→ **What to do**
Repeat the data that follows, word for word, without the images.

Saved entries
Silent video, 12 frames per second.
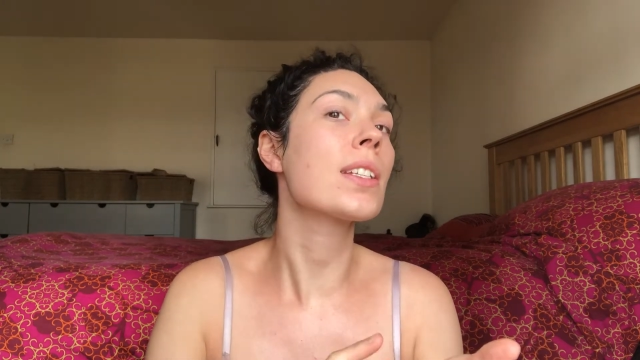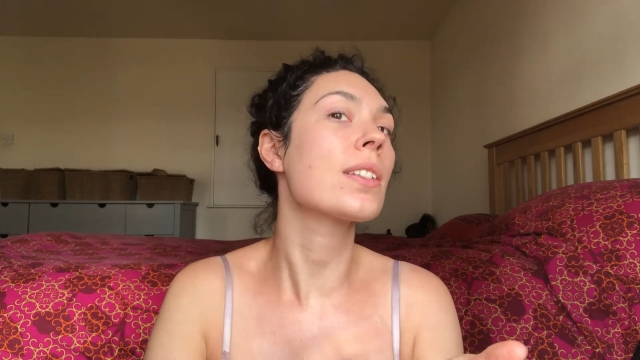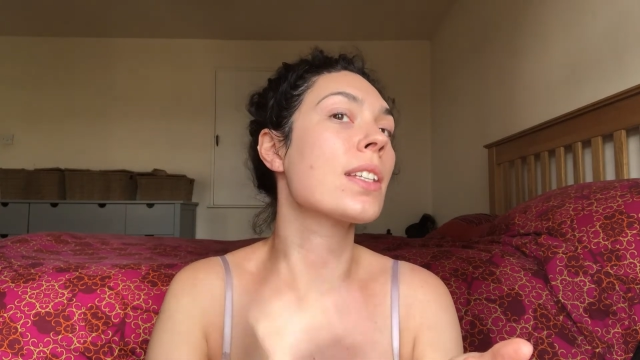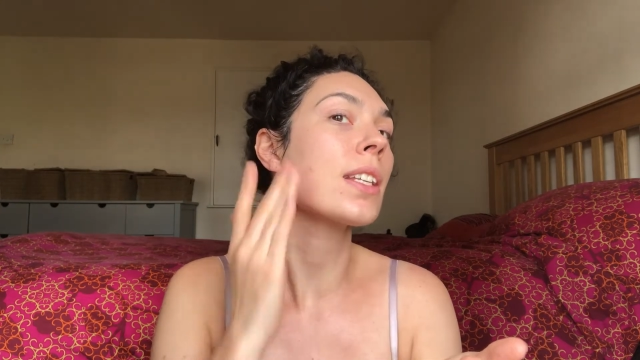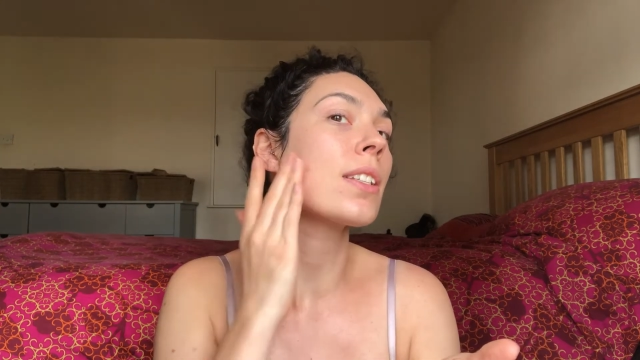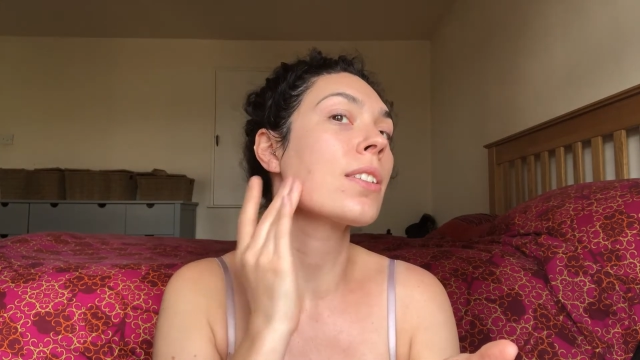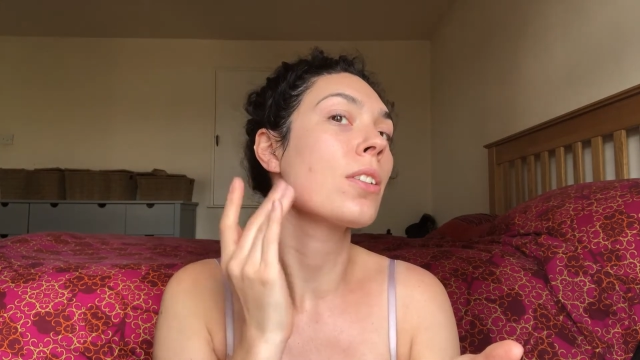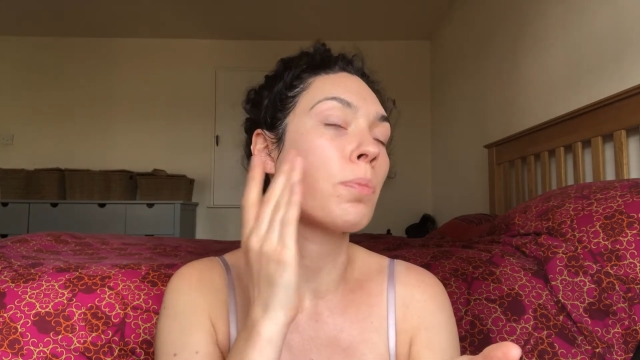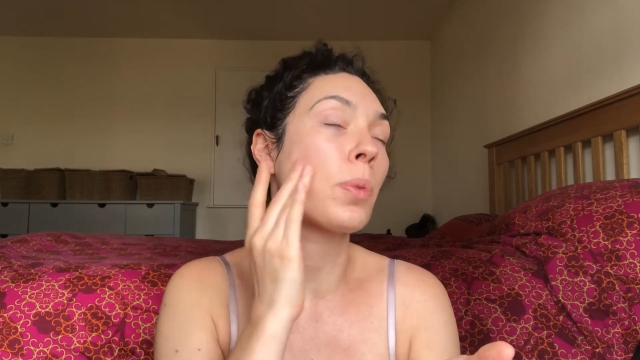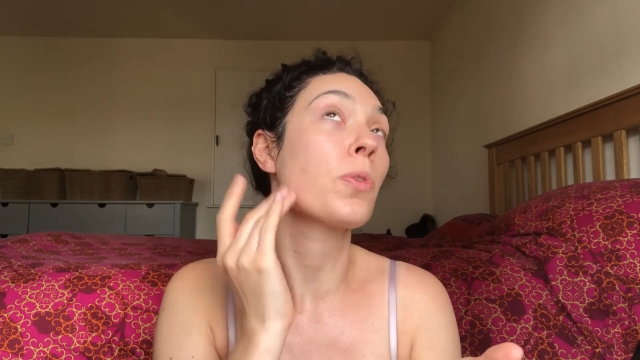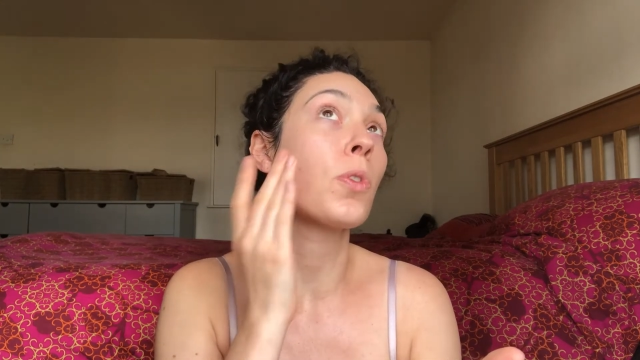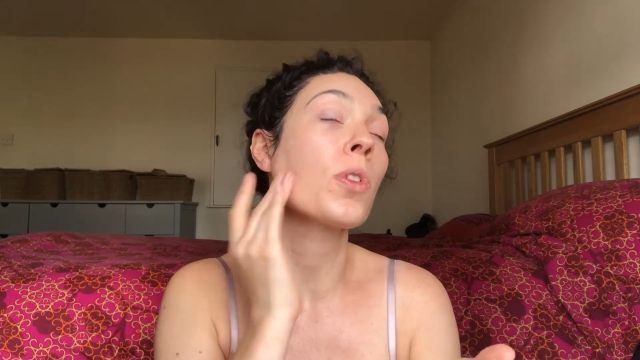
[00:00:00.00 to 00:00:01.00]
because it
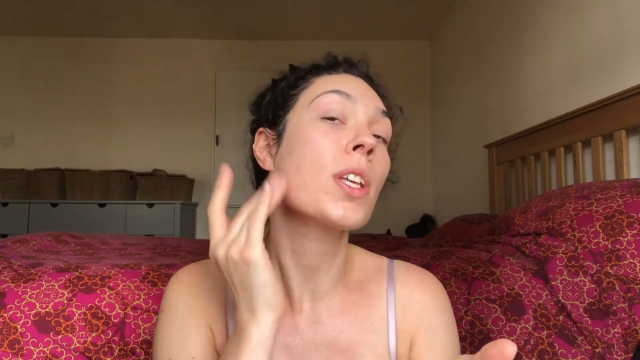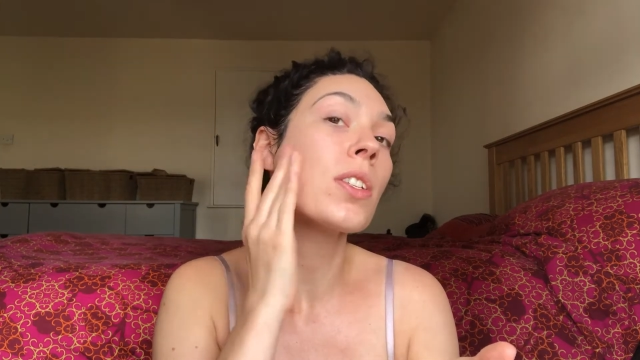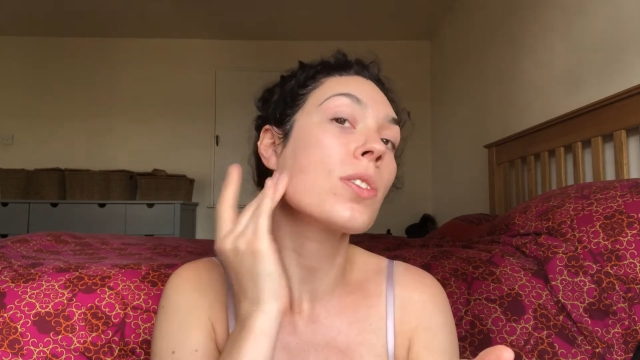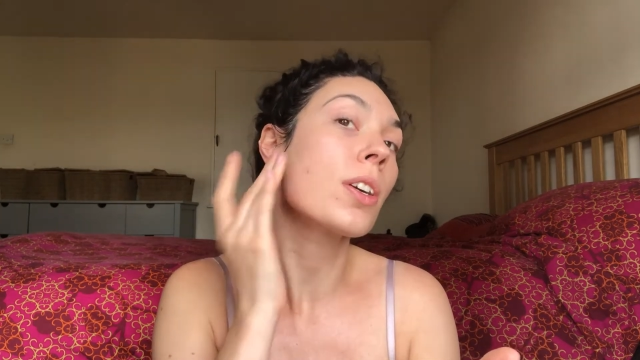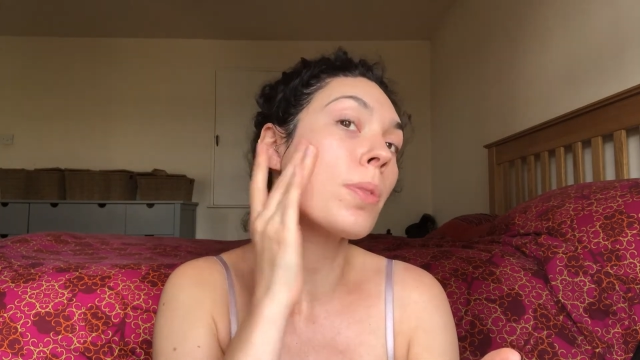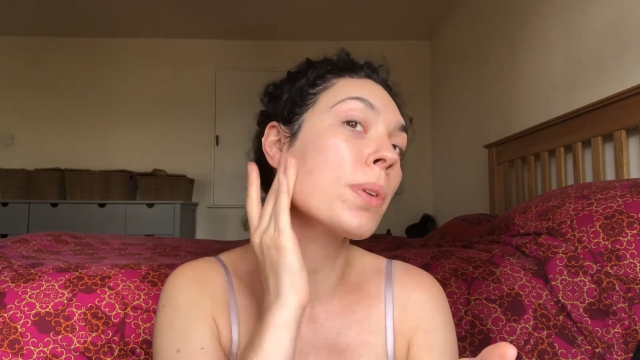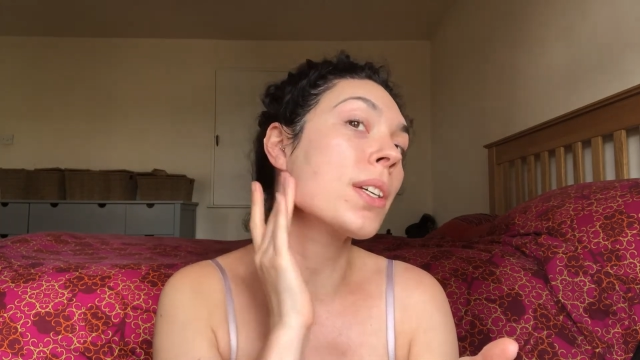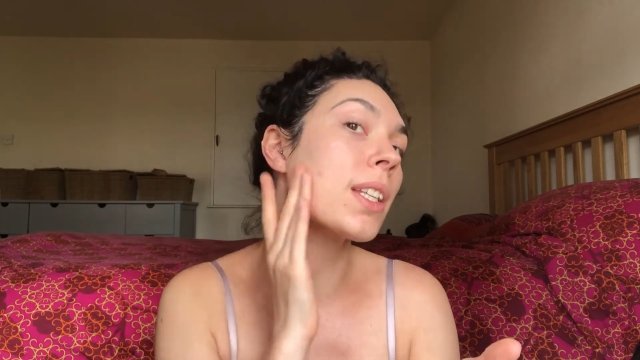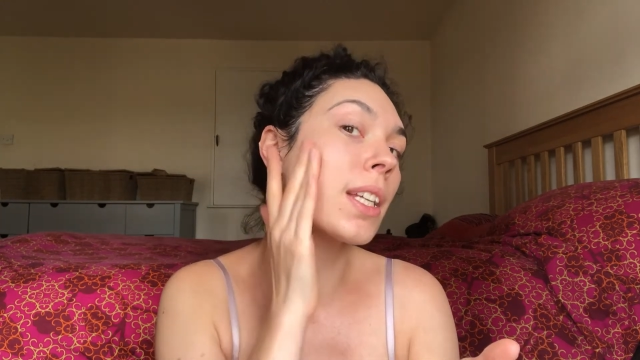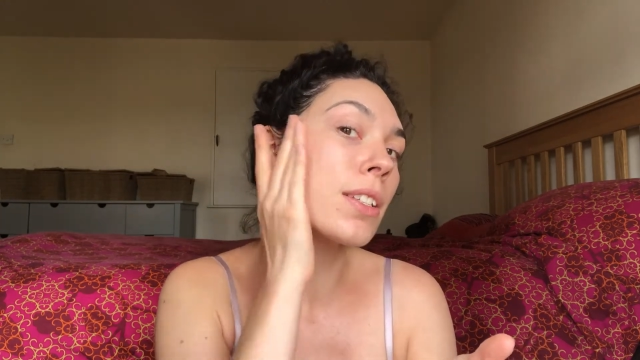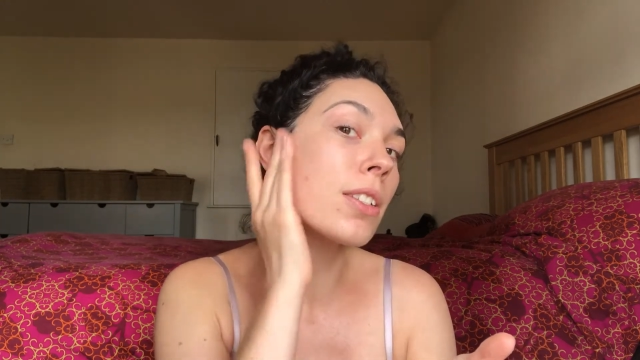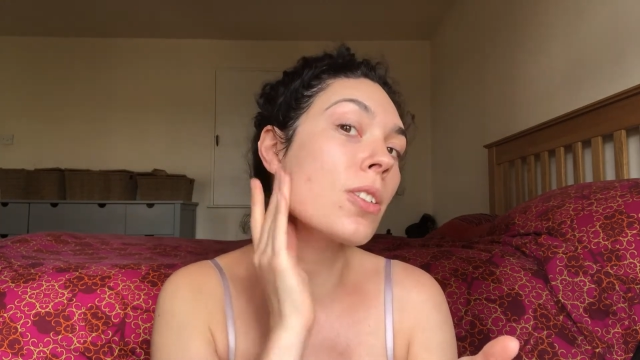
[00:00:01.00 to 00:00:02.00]

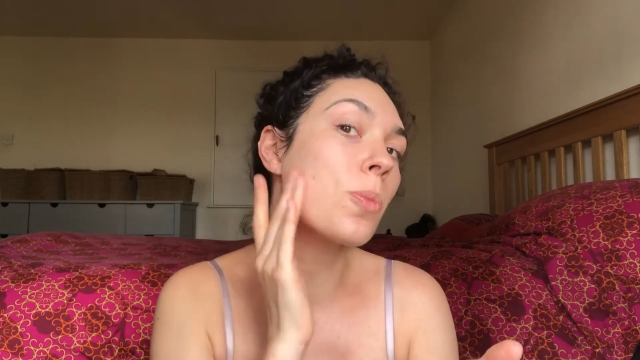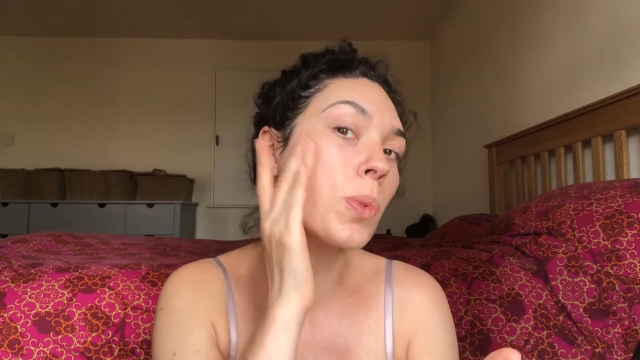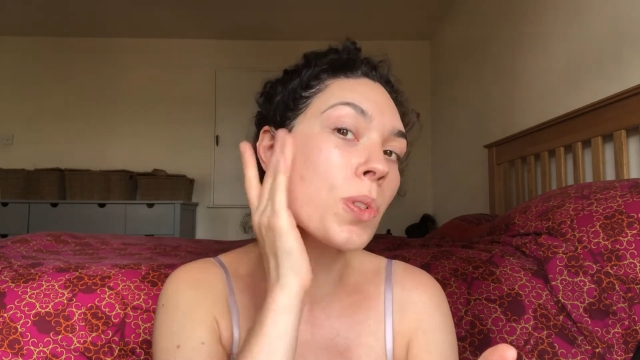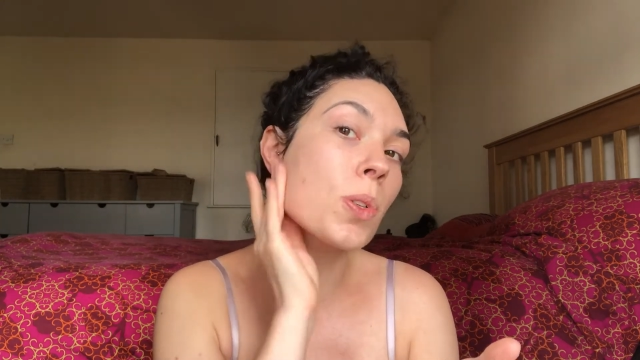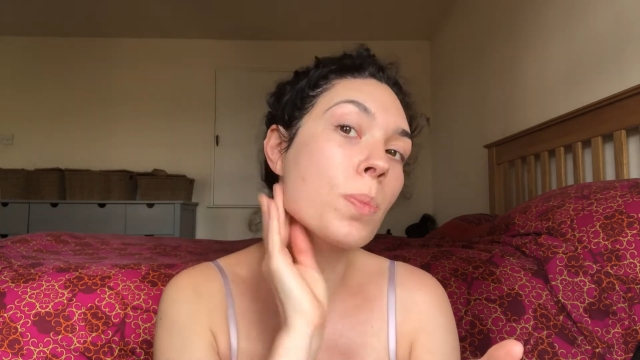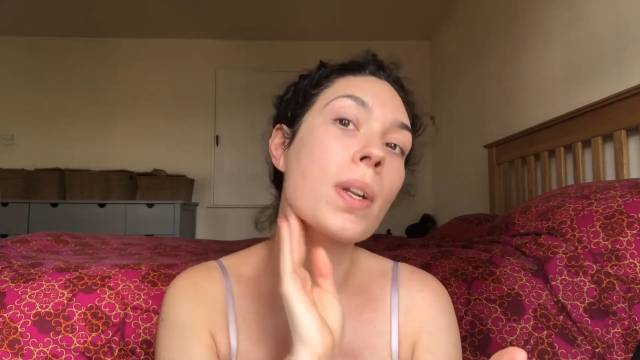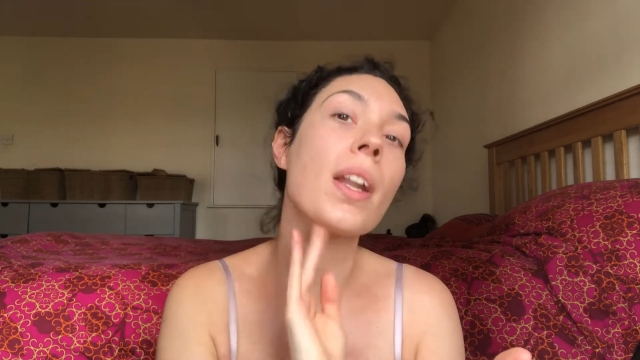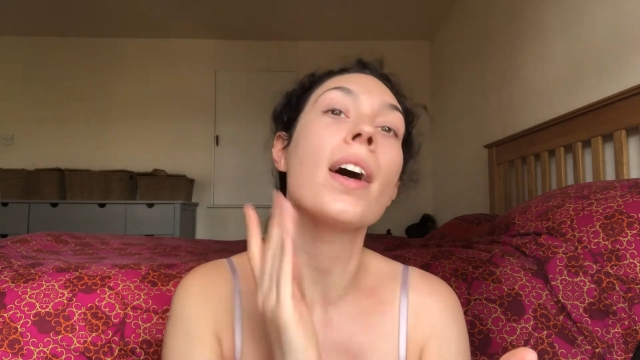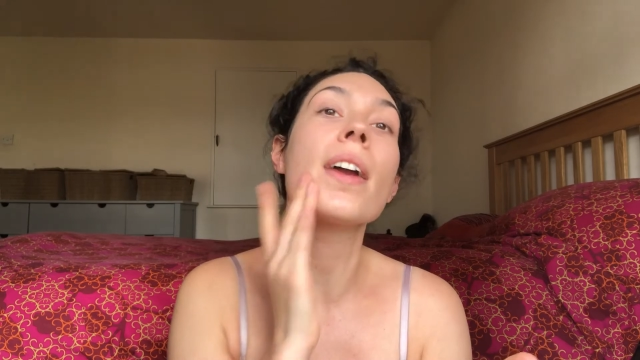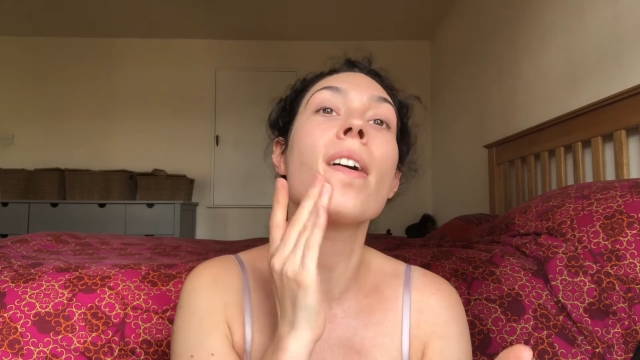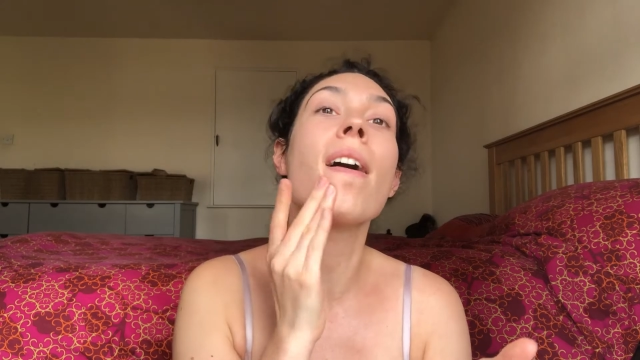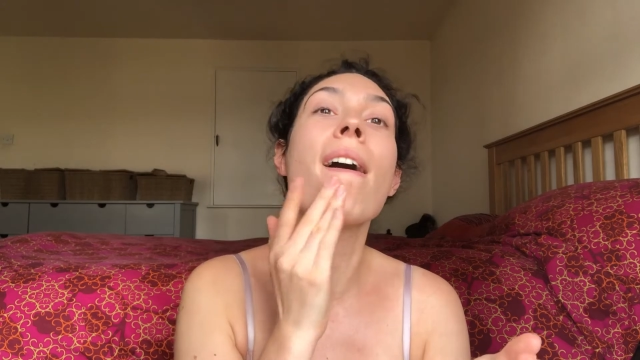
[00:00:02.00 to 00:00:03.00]
is super, super
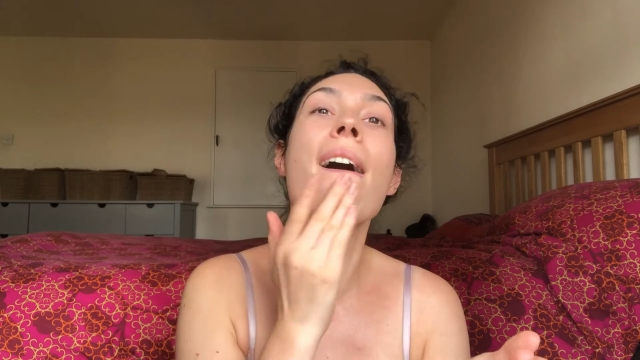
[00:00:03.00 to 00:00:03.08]
light.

→ **Finished exercise**
Silent video, 12 frames per second.
[00:00:00.00 to 00:00:01.00]
because it
[00:00:01.00 to 00:00:02.00]

[00:00:02.00 to 00:00:03.00]
is super, super
[00:00:03.00 to 00:00:03.08]
light.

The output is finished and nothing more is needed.